Rosa shrugged again.

“First, you ignore the seriousness of the reports. Downplay them. Claim it’s overblown. Over by Easter. It’ll just disappear. Then you scapegoat and go golfing. You sow division. You ridicule science. You muzzle and contradict your scientists.’

“Isn’t that happening now?”

“Tell everyone you accept no responsibility for what’s happening. Blame the overwhelmed hospitals, blame the media for telling the truth, pass the buck down to the smallest government entities. Ridicule masks. Mock testing. Don’t track. Manipulate data. Close down your commerce too late because after all it’s a hoax. Peddle snake oil. Lie. Host super spreader events.”

“Take a breath, Carlos.”

“Then reopen way too early. Tell your people to live with it. Congratulations, Rosa. You have created the perfect storm for perpetuating this pandemic resulting in a deep and lasting economic depression.”

“Are we done?”

“Nope. Claim victory, Rosa! Celebrate the greatness of your leadership. Rate yourself a 10. Rosa, what’s that in your hand?”
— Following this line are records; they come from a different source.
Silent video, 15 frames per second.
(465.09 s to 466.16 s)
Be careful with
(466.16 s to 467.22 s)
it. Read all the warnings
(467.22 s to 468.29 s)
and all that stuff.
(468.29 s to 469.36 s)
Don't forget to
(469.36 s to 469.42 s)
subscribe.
Rosa stood before the open hatchback of her Pinto studying a beloved artifact from her childhood, a toy plastic cowboy boot from Old Tucson that resembled a bank. “Tip jar, Carlos.” Rosa tossed it onto her tangled heap of Arroyo Cafe memories. Rosa slammed the hatchback shut. “We will be back, right?”
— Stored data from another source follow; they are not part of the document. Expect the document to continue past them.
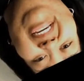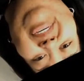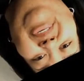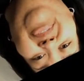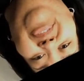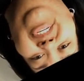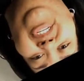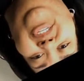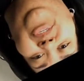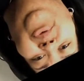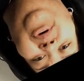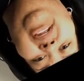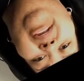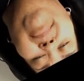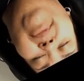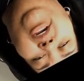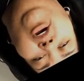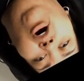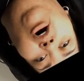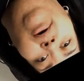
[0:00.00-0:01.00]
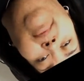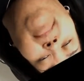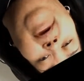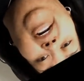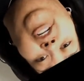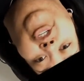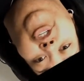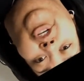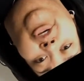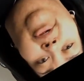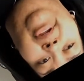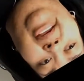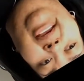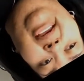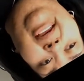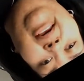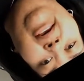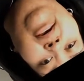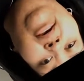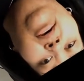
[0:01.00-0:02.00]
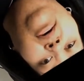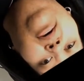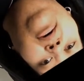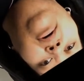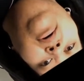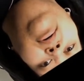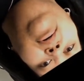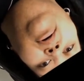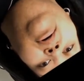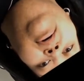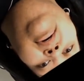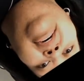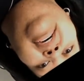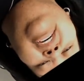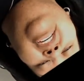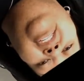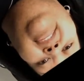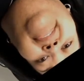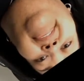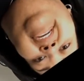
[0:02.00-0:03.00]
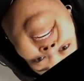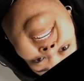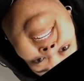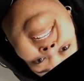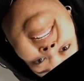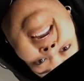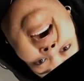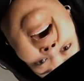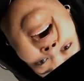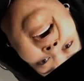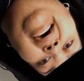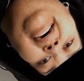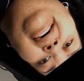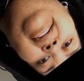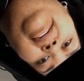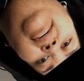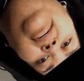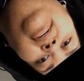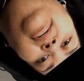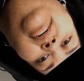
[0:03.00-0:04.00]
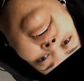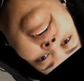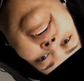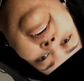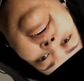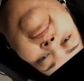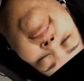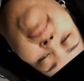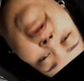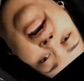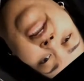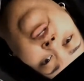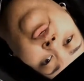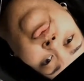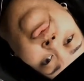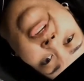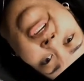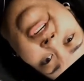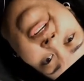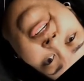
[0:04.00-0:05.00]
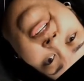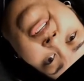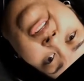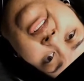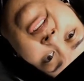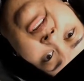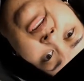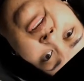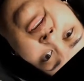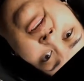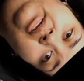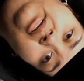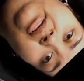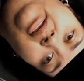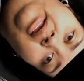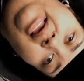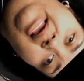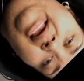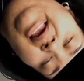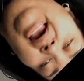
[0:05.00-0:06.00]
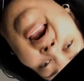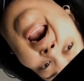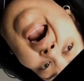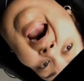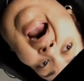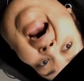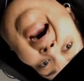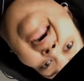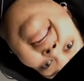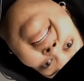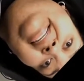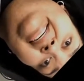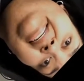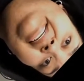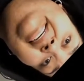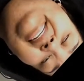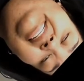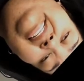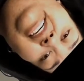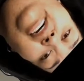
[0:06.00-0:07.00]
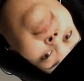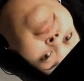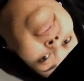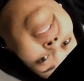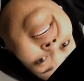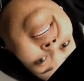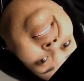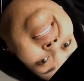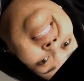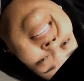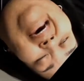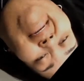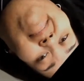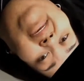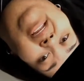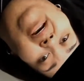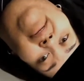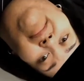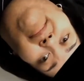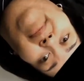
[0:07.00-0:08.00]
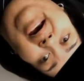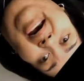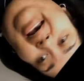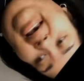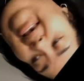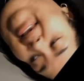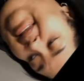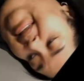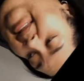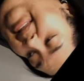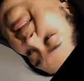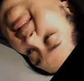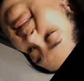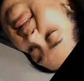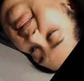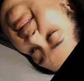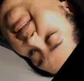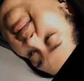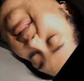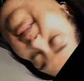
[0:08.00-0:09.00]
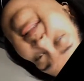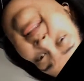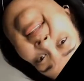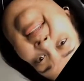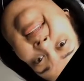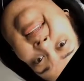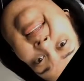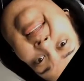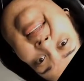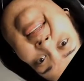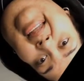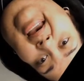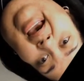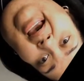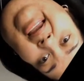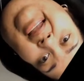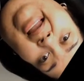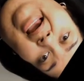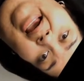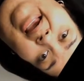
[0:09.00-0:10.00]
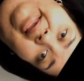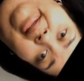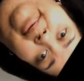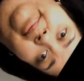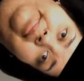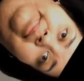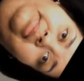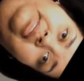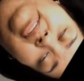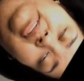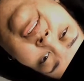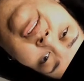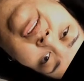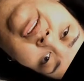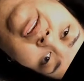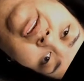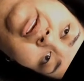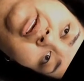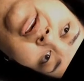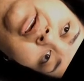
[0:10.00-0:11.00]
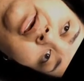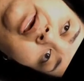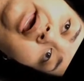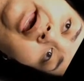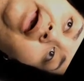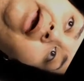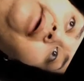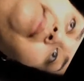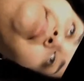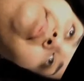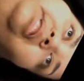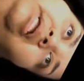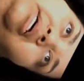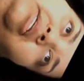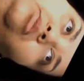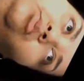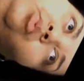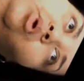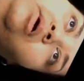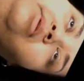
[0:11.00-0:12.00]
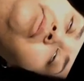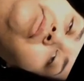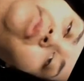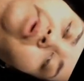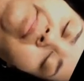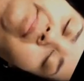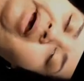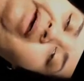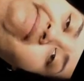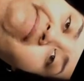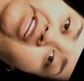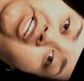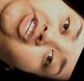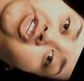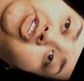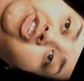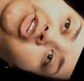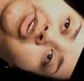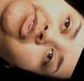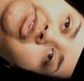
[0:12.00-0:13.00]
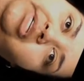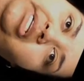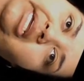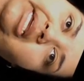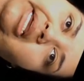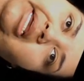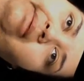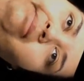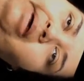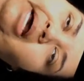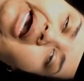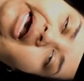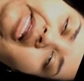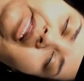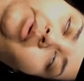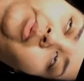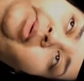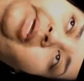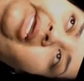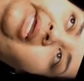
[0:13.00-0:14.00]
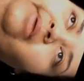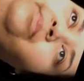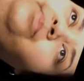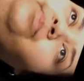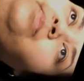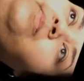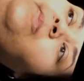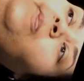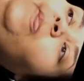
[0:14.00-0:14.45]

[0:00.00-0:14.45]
thank you for joining me on my journey to finish nine by New Year's. I did get to complete seven of my nine items, plus one from my finished 13 by Halloween.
“It’s up to this virus, the vaccine developers and our landlord. Speaking of landlords Molina’s rent’s due. I gave him what I could spare.”

“And Zeke?” Rosa crossed herself.

“Zeke’s unemployment is covering his rent, for now. Buried his mom last week. They sent her to a Phoenix hospital where she died alone.” They hauled boxes until the property was vacated.

Carlo slammed the door on his beat up old van, and squinted at the flame-seared Catalinas. “I might convert this beauty into a food truck. Home deliveries. That kind of thing.”

“Or you could bring it back. Two paths, right?” Rosa offered a thumbs-up over her rolled down car window. “Keep me posted.”

She held her tears until Carlos was gone from her rearview mirror. As Rosa headed into the unknown she looked forward to checking in on Lurlene down at the grocery store.